Re: EcmaScript, gone?

Subject: Re: EcmaScript, gone?
From: keshlam@xxxxxxxxxx
Date: Wed, 2 Sep 1998 09:59:00 -0400
<delurk>

Back in the older versions of XSL, the ability to use EcmaScript during XSL
execution was in part an "escape path", allowing us to bypass areas where
XSL as it stood wasn't sufficiently versitile to clearly express our
intent. I used it for things like:

     Retrieve an attribute value, with a default  (passed in as a parameter
     from the XSL, not obtained from the DTD) returned if the attribute was
not
     specified.

     Strip leading/trailing spaces off a string, or remove newlines, when
going from
     an HTMLish XML where indentation and formatting weren't significant to
one
     that did care about them. (I think some of this is now built in to
XSL, but I'm
     not sure if all of it is.)

     Determine whether this was the first occurrance of a particular ID
attribute,
     so display-if could generate boilerplate required once-and-only-once.
     (I _think_ the new rule language may be able to handle this particular
case.)

I'm afraid I haven't yet gotten around to trying to rewrite that particular
set of style rules in the "new XSL", so I'm not sure whether any of those
particular examples are no longer relevant... but they illustrate the
point. These are examples of things which have to be done in order to
handle conversions between two XML languages that were not originally
designed to be a good match to each other. Since they're operations that
are performed only in particular contexts of the document, and since one of
them is in fact gating an XSL production, it seems reasonable to have them
invoked from XSL.

My (admittedly limited) understanding of behavior sheets is that they'd be
applied too late to accomplish all of this. And for those of us not running
in a browser environment, they would require explicitly invoking a "second
compilation pass" through the additional tool.

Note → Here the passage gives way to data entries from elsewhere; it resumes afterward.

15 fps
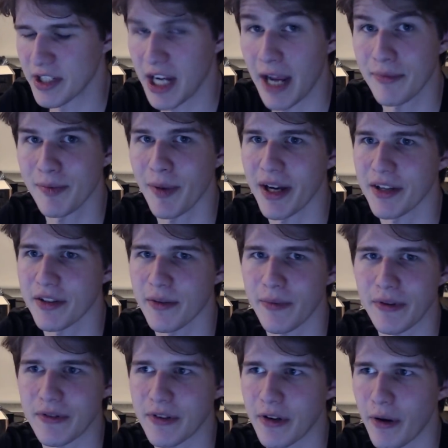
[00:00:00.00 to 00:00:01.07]
TimeSpy is
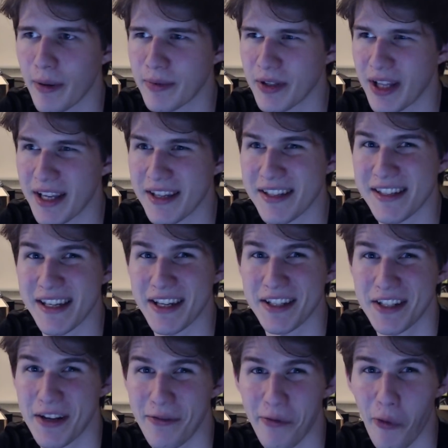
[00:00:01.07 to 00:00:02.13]
supposed to go up to like
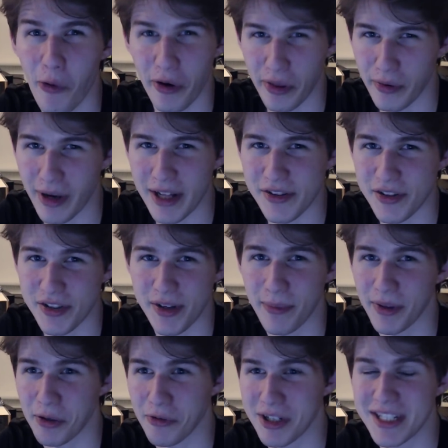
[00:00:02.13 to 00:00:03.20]
64 threads or
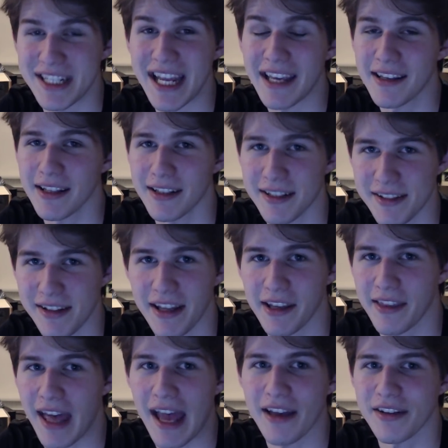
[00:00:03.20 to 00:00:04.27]
something ridiculous
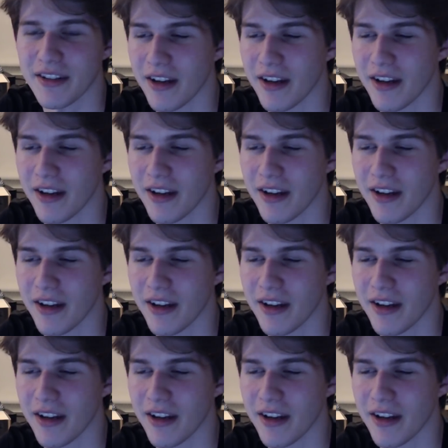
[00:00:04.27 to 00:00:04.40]
like that.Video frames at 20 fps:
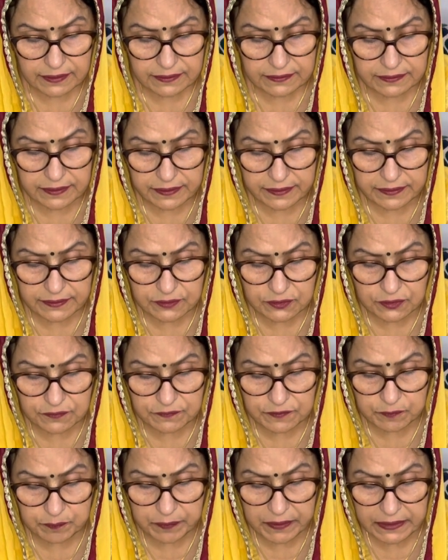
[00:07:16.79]
The writ of
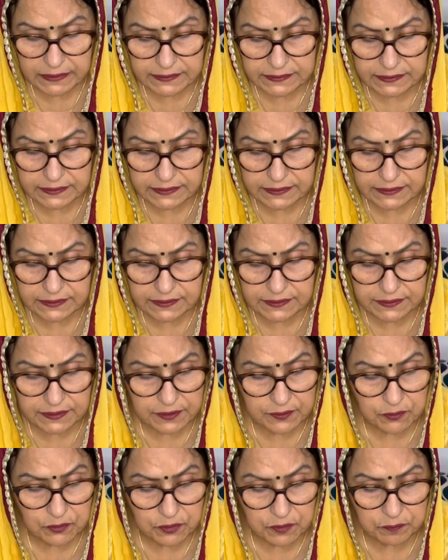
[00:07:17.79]
the past deeds
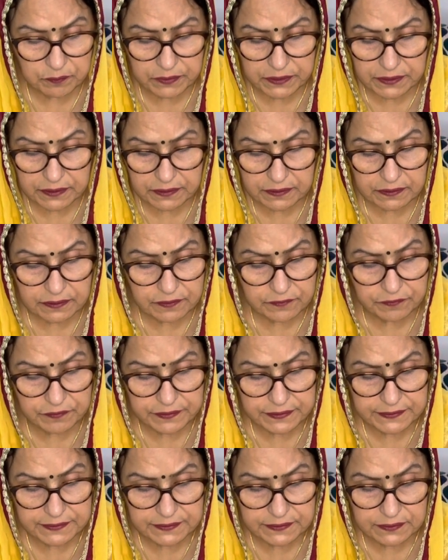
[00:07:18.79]
cannot be
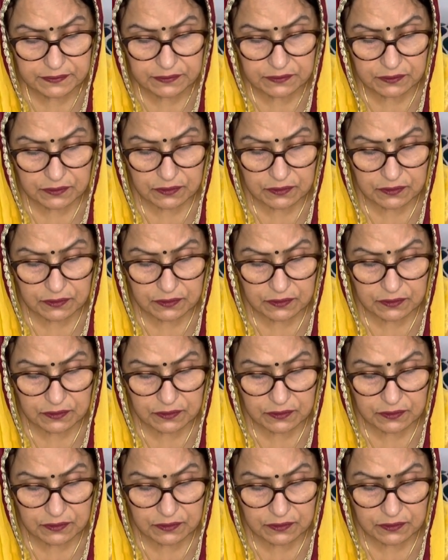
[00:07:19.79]
effaced.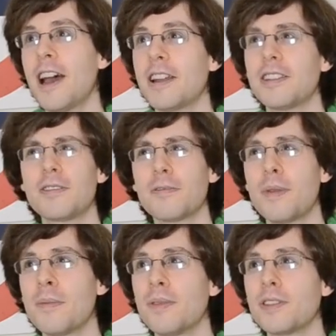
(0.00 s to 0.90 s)
And I just
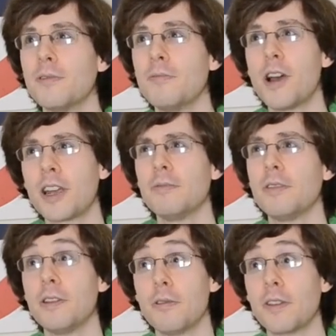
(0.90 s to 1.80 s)
remember sort of working
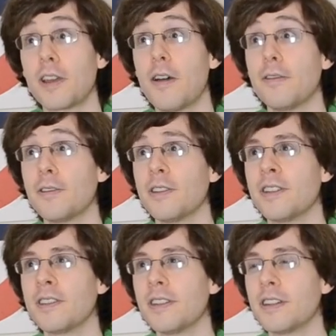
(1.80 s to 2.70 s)
with you on the cover
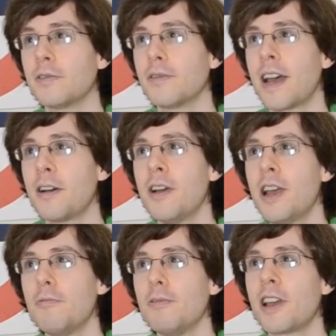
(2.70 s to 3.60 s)
and sort of how
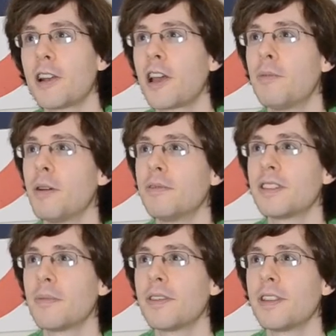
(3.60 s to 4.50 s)
we'd kind of come up with
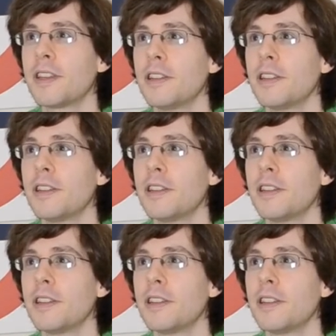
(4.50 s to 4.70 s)
something,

XSL may now have better built-in mechanisms for addressing some of this.
Or it may be that the places I want to use it fall on the wrong side of the
90/10 rule. But I worry just slightly about closing the door to
user-written extensions at a time when people are still figuring out what
they want to use XML for and how they want to use it -- vide the discussion
here of whether patterns should be represented as XML structure or not.

(Which, for what it's worth, I have very little opinion on. It strikes me
as a variant of the standard XML dilemma over whether a piece of
information should be a "flat" attribute or a structured child tree, and I
don't think anyone has a really good stylistic answer for that as yet. The
new language does seem to do everything the old one could plus a few more
things, but I honestly can't decide if it's more or less readable.)
</delurk>
______________________________________
Joe Kesselman  / IBM Research
Unless stated otherwise, all opinions are solely those of the author.